Patty Murray and the DeVos Confirmation

Democratic senator Patty Murray, once called the "mom in tennis shoes" before she entered politics, is faced with a "profiles in courage" moment this week. She is the ranking member of the Health, Education, Labor, and Pensions Committee, which holds a hearing Tuesday on the nomination of Betsy DeVos to be secretary of education. Will Murray cross party lines to support her: a person who has been a voice for the countless moms in cities across the country who desperately seek quality public school choices for their children? Murray often notes with gratitude that she lived in a country where the government didn't just say "tough luck" to families—federal grants and student loans made college possible for her and her siblings, her Senate website notes. Will Murray now say "tough luck" to these moms who seek an advocate?

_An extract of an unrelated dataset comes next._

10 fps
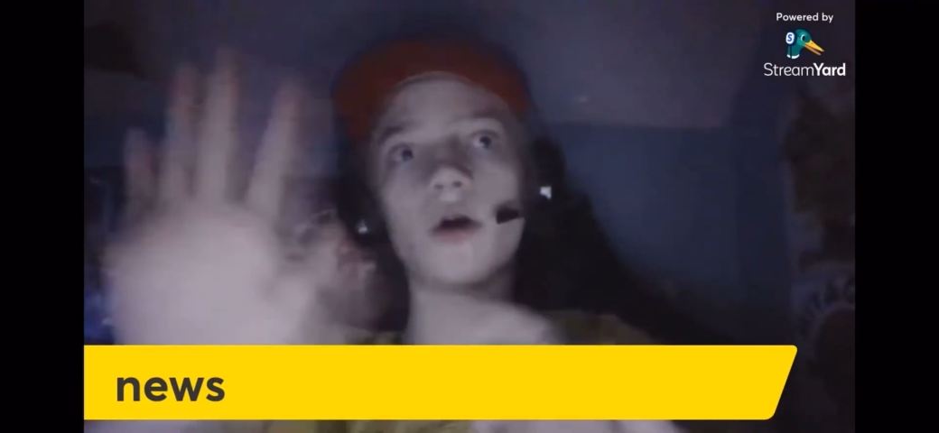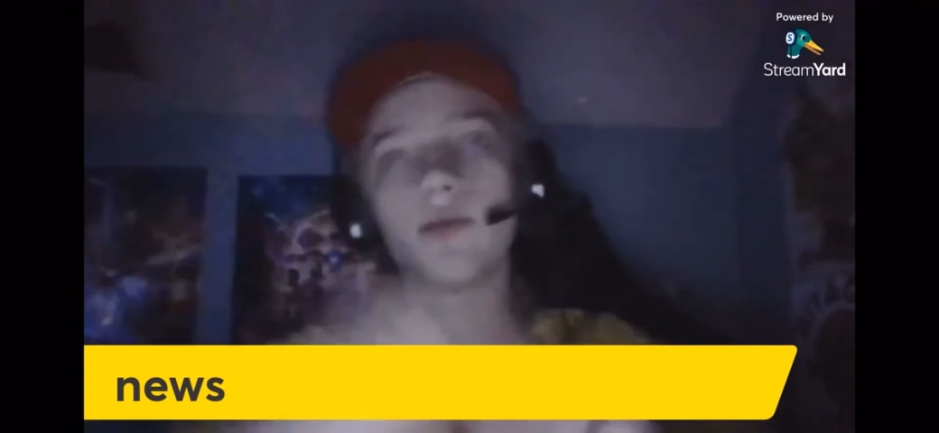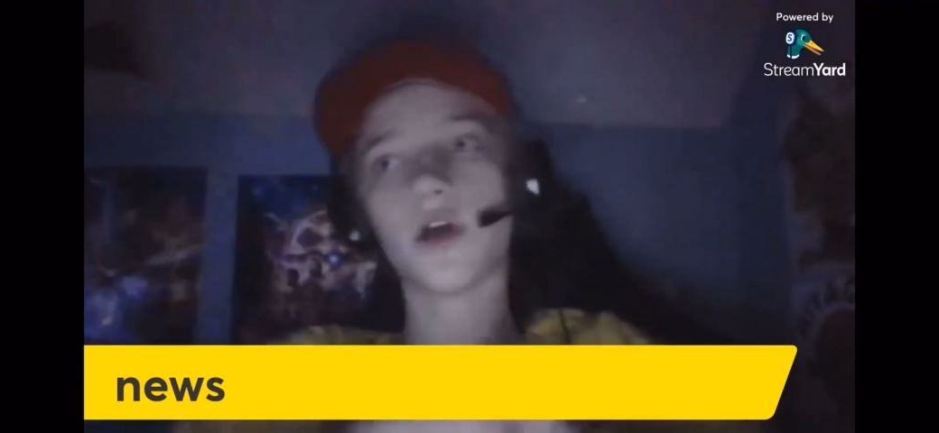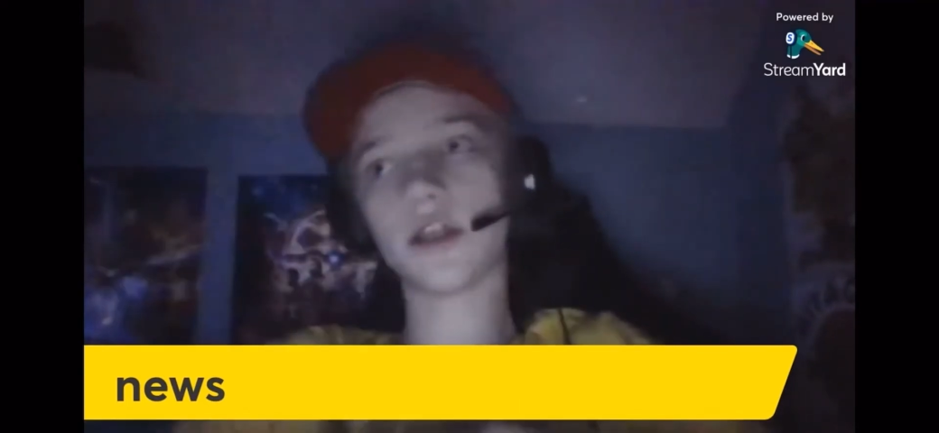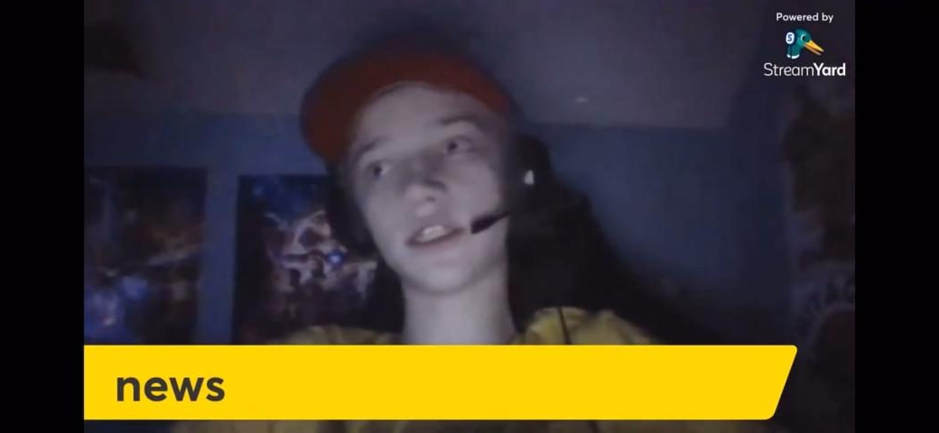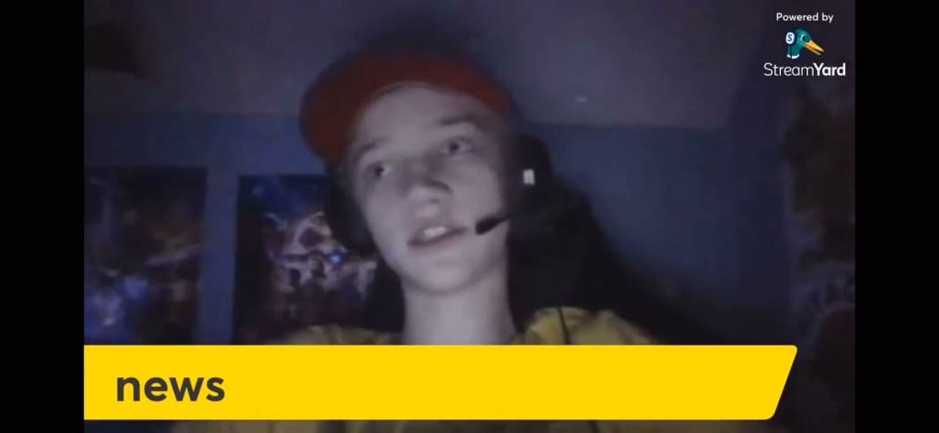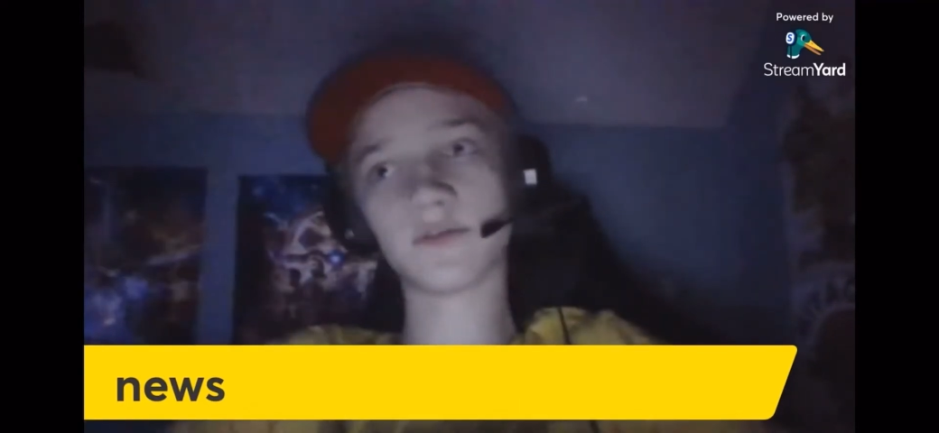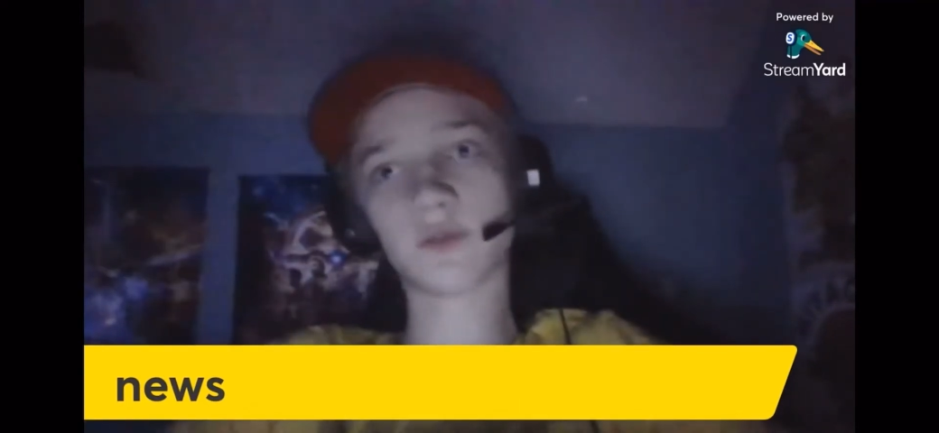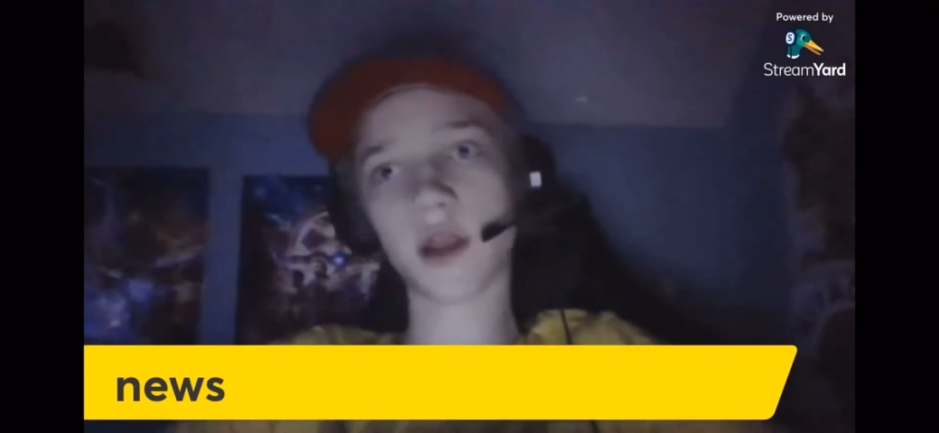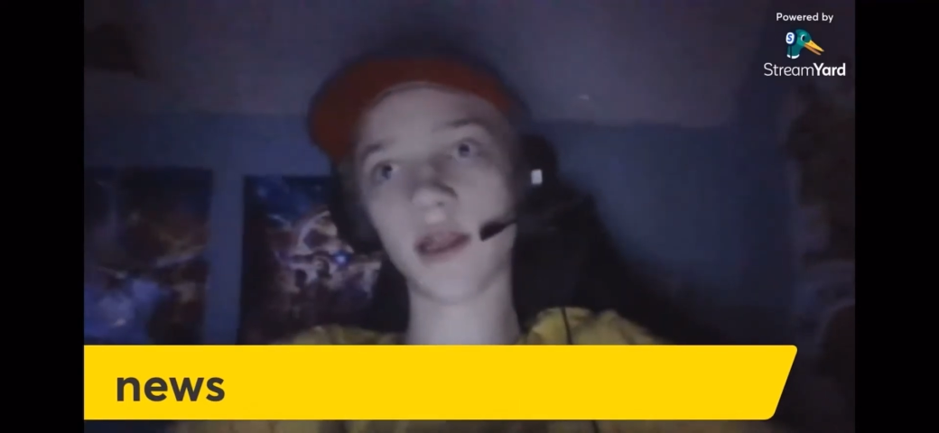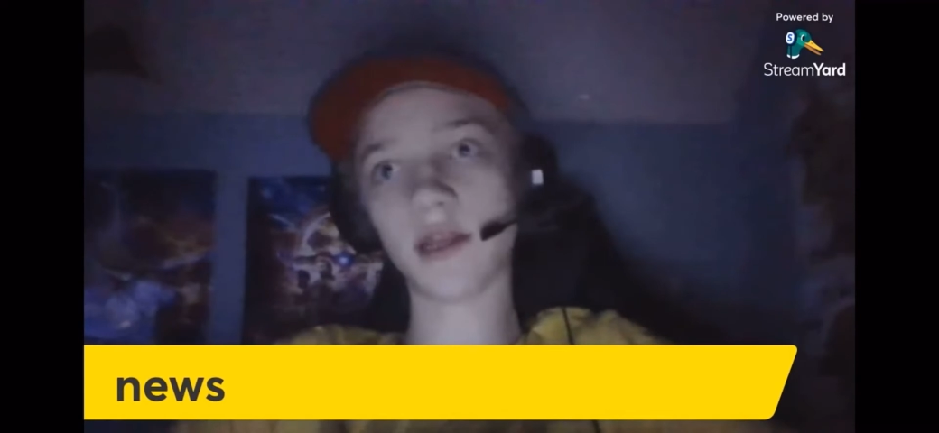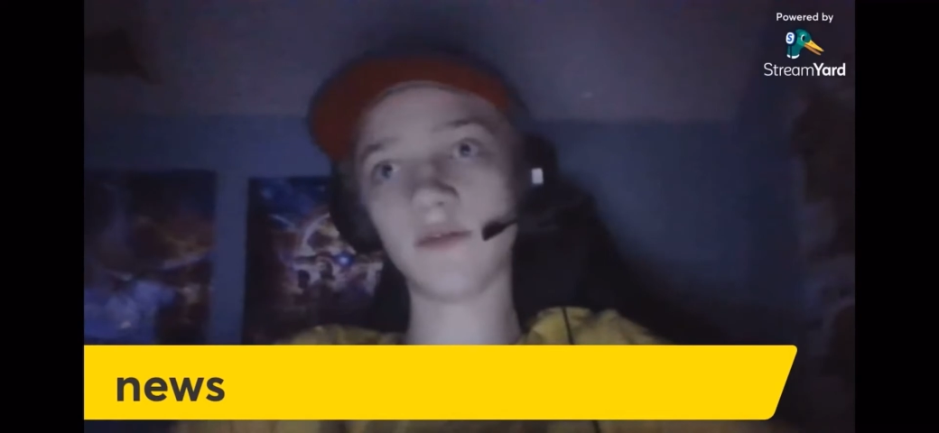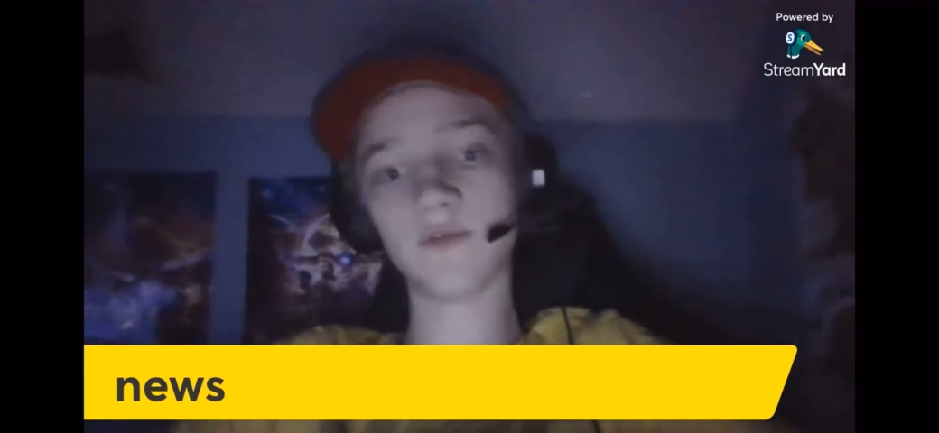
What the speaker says: the process of writing,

Sen. Murray should visit Detroit. She will find great teachers and principals in both the traditional public school system and in the public charter schools. None of the schools are getting the full student outcomes they want, or that students deserve. Detroit, like many urban environments in the country, lacks enough quality school choices for its students. The educational choices are so inadequate that Mayor Mike Duggan reports that 27,000 children leave the city every day to attend another school.

These parents may take their children out of Detroit because the 2015 National Assessment of Educational Progress results show only five percent of Detroit fourth graders and four percent of eighth graders are proficient in math. Reading is only slightly better. Forty percent of those who remain in Detroit chose a school that is not connected to the main Detroit public school system. How hard do some mothers work to make these choices?

One prominent businessman in metro Detroit accompanied a mother as she took her kids to school in the dead of winter. He reported that they walked seven blocks to a bus, waited for 30 minutes, and rode for three miles. He then says they walked five more blocks to another bus stop, and waited another 30 minutes for another bus to go another mile. Then they walked four blocks to one school and four to another. This mother endured this every single day for her children. Where is her "mom in tennis shoes" to advocate for her choices? DeVos, through her work to expand school choice, has tried to be one.

But the New York Times and other media outlets have attacked her because of the poor performance of public education in Detroit, both at the Detroit Public Schools and in the public charters. "How Trump's Education Nominee Bent Detroit to Her Will on Charter Schools" read one Times headline. The headline and the article were inaccurate and incomplete. Reform died in Michigan because amendments to an education bill, deemed necessary to treat district and charter public schools equally with the formation of a Detroit Education Commission, were never adopted by the state senate. The interim emergency manager for the Detroit Public Schools, according to The Detroit News, makes it very clear that the intent of the bill was, in fact, to limit the number of charter schools that can operate in Detroit. The intent was not equal treatment.